The Malware
I received a malicious attachment in my email yesterday that uses a technique that I've started to see more and more in documents - utilizing the metadata fields to hold some of the malicious code. The advantage to this technique is that it spreads the code throughout the document and makes it more difficult to analyze. Despite this, all signs pointed to this being an easy document to analyze. As you'll see, I was wrong.resume.doc
MD5: e618b9ef551fe10bf83f29f963468ade
SHA1: 93993320c636c884e6f1b53f9f878410efca02da
SHA256: d400d6392a17311460442e76b26950a0a07e8a85c210c31e87a042a659dc9c52
Once more, I used REMNux to statically analyze the file. Yes, I could have executed it with Lazy Office Analyzer to speed up my analysis, but frankly my Windows VM is temporarily fubar'd, so I was stuck doing it this way.
The first step in my analysis was to figure out what type of document I was dealing with. Relying on the trusty-old file command, we see that this is a composite document file. This means that we can use the oletools suite to analyze it.
Notice that file also gives us some information obtained from the metadata of the document. The metadata of a document is stored inside the document and contains information about it, such as the last time it was saved, how many characters are in it, and the author. As analysts, we can use this information as indicators, to track actors across multiple documents, and sometimes to provide attribution.
In this case, the author is set to "Caleb Cheng" and was last saved by the username "caive". Are these legitimate? There's no way for us to tell as they could have been modified after the document was saved, but we could at least create a yara rule to track these usernames and see if they pop up in other documents!

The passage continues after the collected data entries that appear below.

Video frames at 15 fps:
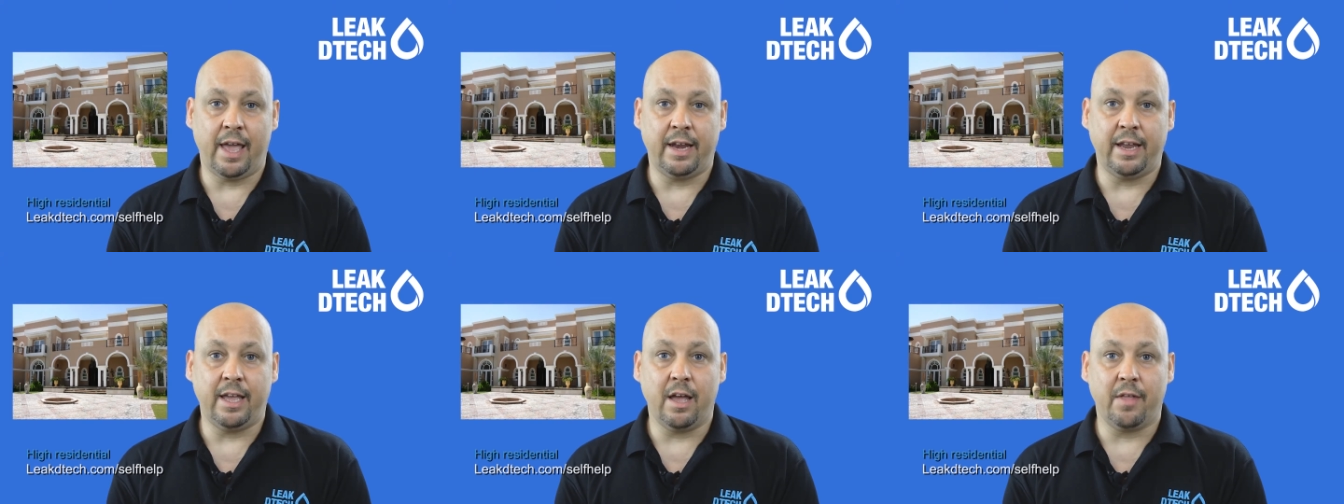
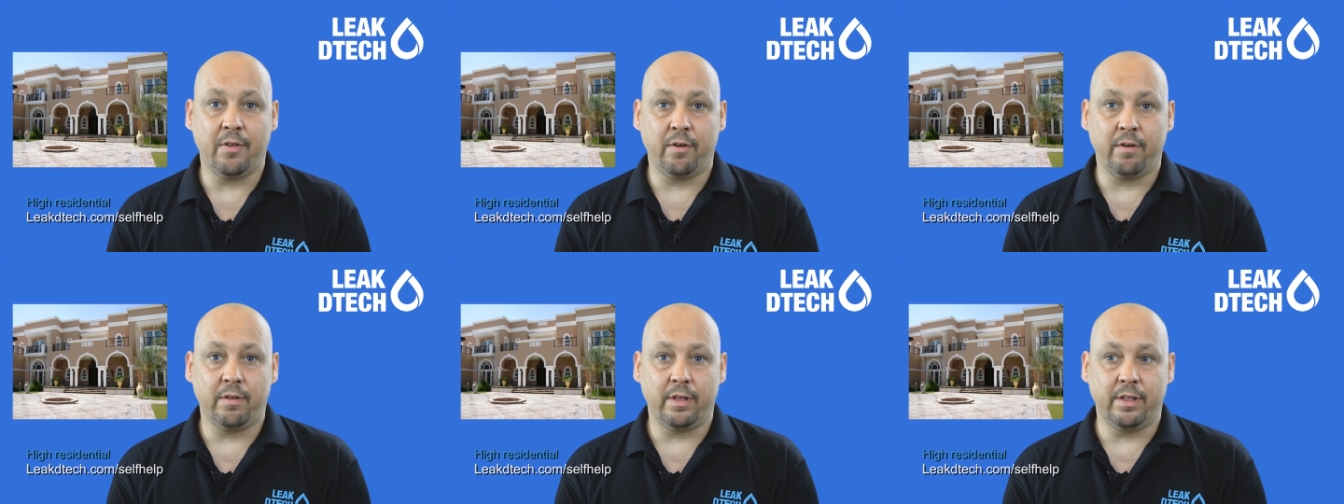Any
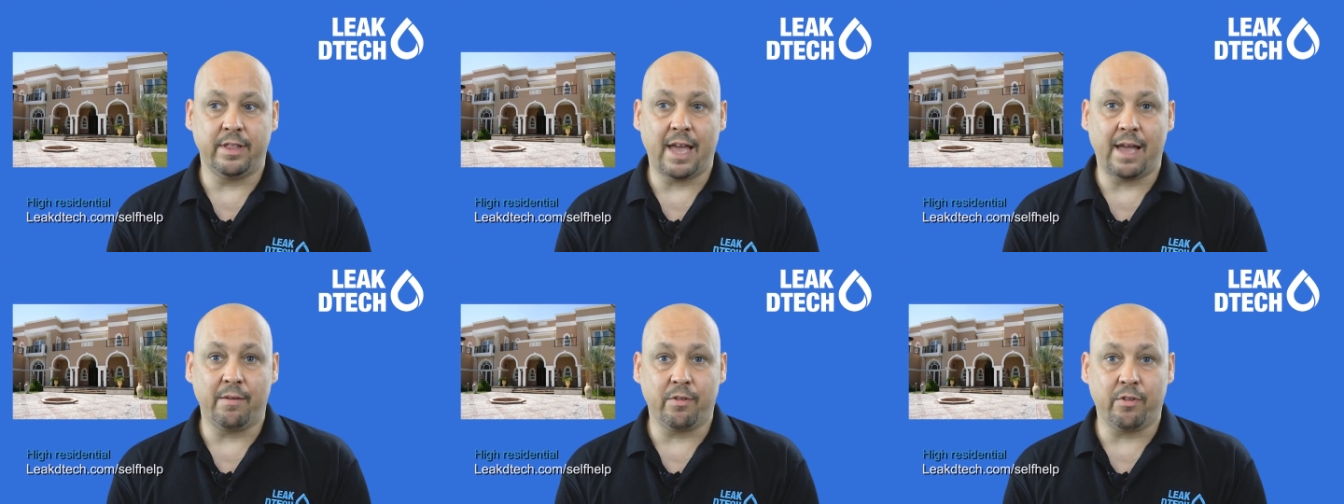other
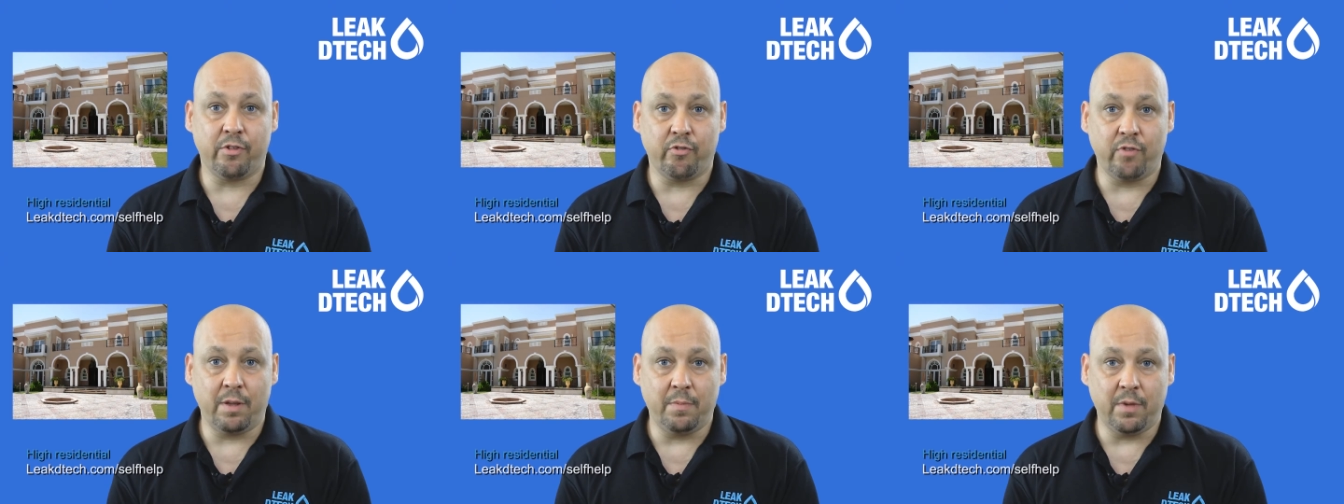
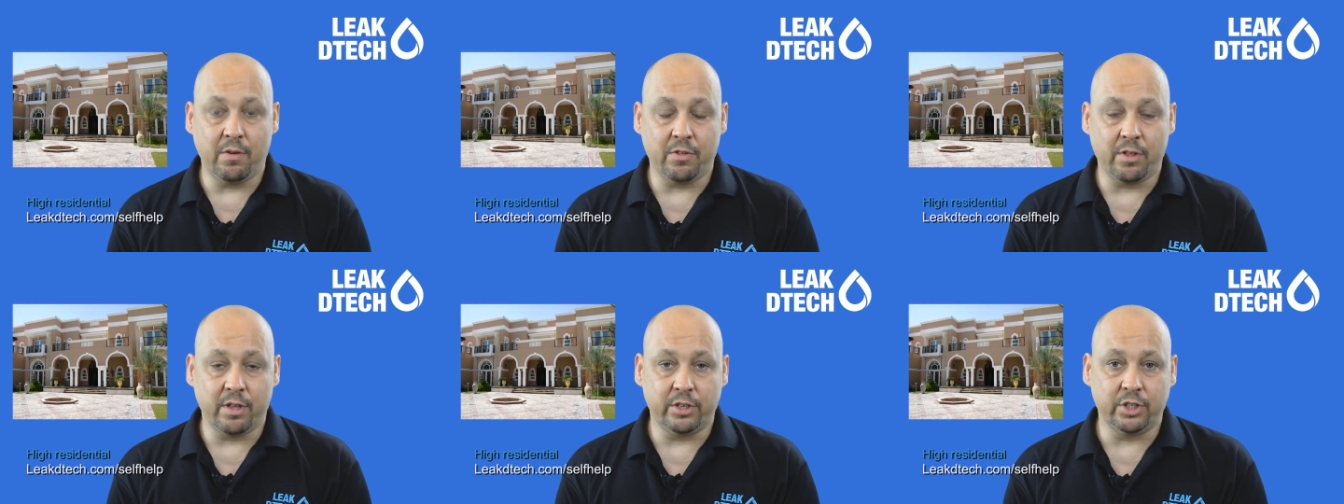
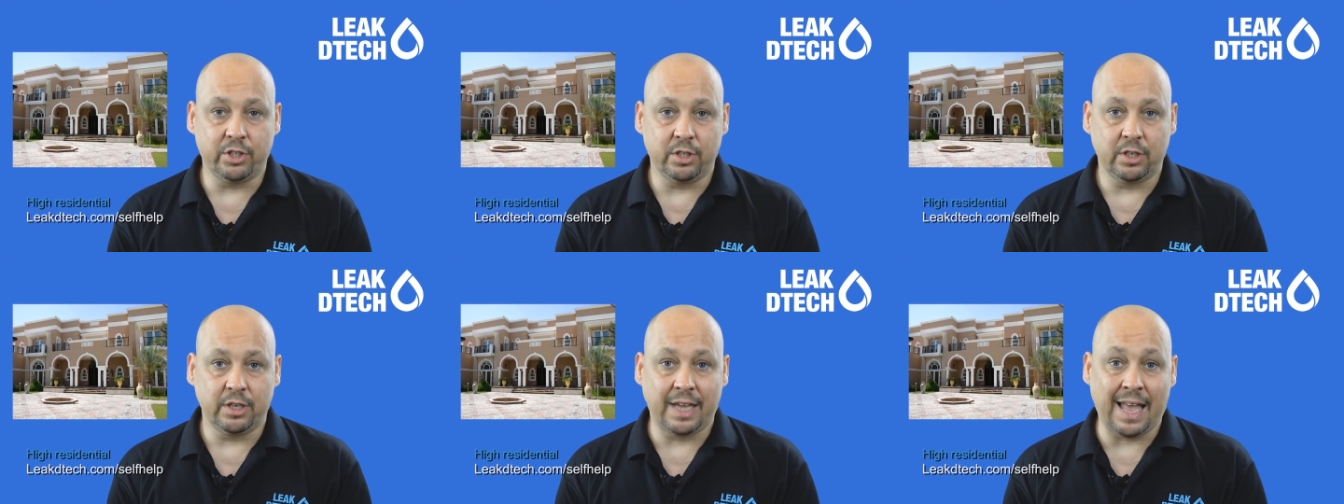downstream
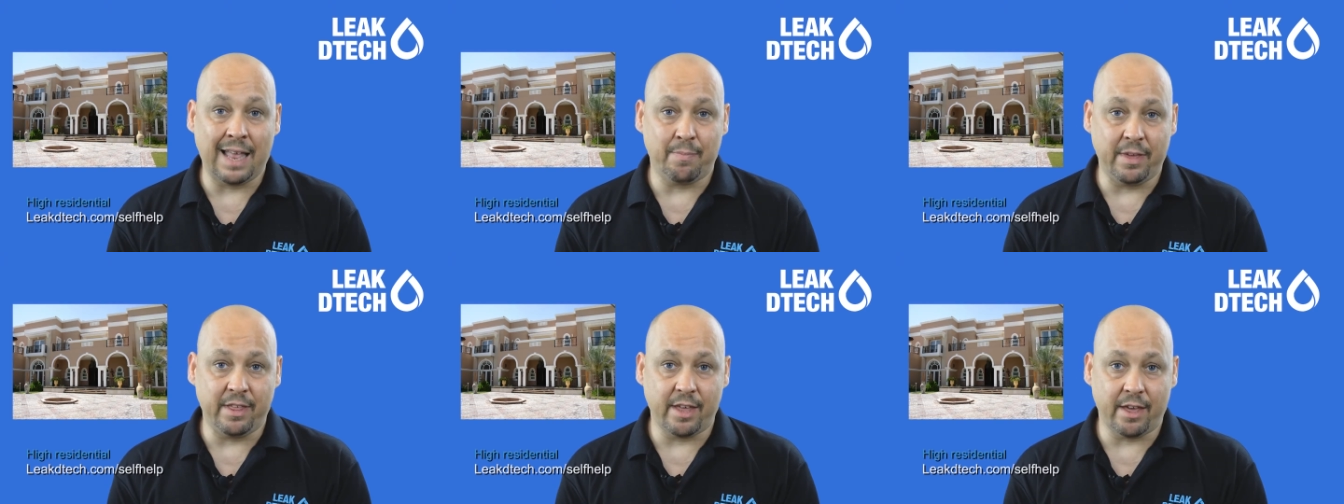usage
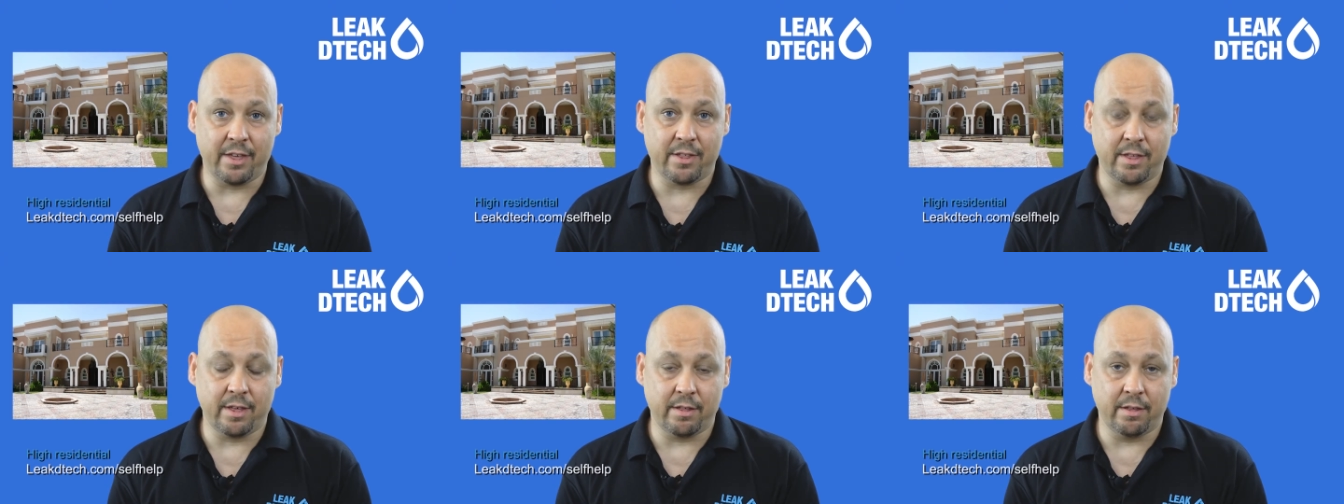can be
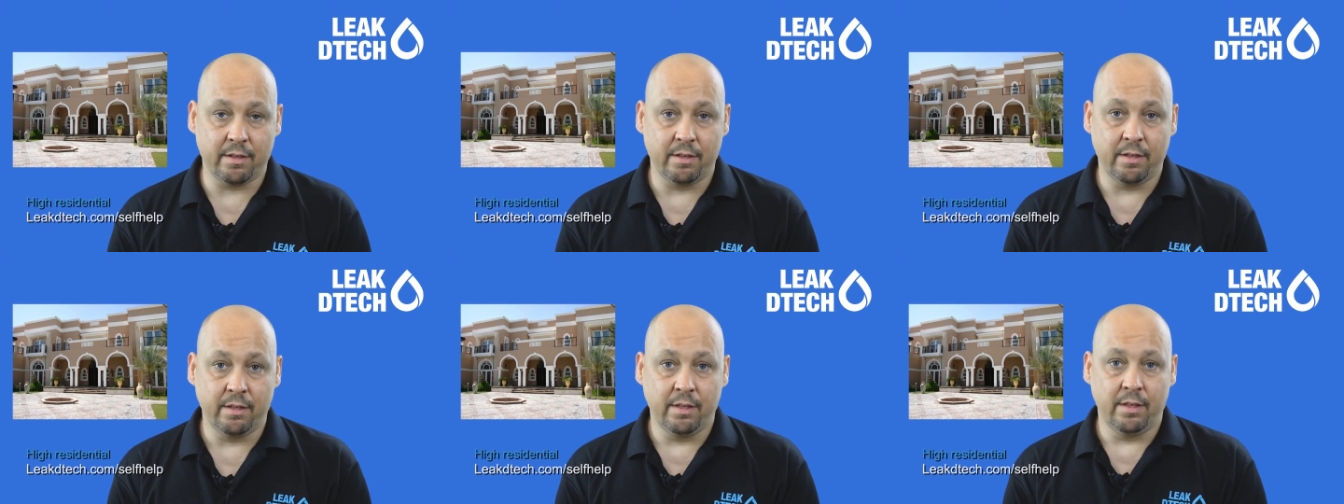tested,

Speaking of Yara, my next step was to use the rules from the Yara Rules Project and see what they found inside of the document.

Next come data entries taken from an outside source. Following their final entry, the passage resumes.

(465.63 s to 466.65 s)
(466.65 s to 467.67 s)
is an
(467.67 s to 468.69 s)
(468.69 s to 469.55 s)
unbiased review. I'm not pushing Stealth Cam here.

Two of the Yara rules indicated the document contained embedded VBA code. Not surprising as many malicious documents use VBA to execute their second stage malware. Yara didn't find any embedded executables, so this probably meant the document downloads its next stage to execute. The only way to find out was to extract the VBA and analyze it.
The olevba.py script from the oletools suite can be used to extract VBA code from Office documents. Initially, I didn't give it any options to so I could see how the code looked natively. Fortunately in this document, the VBA code was pretty short and easy to understand.
The code can be broken down as follows:
- Declares a number of variables.
- Reads the value of the metadata title field with the ThisDocument.BuiltInDocumentProperties("title") command.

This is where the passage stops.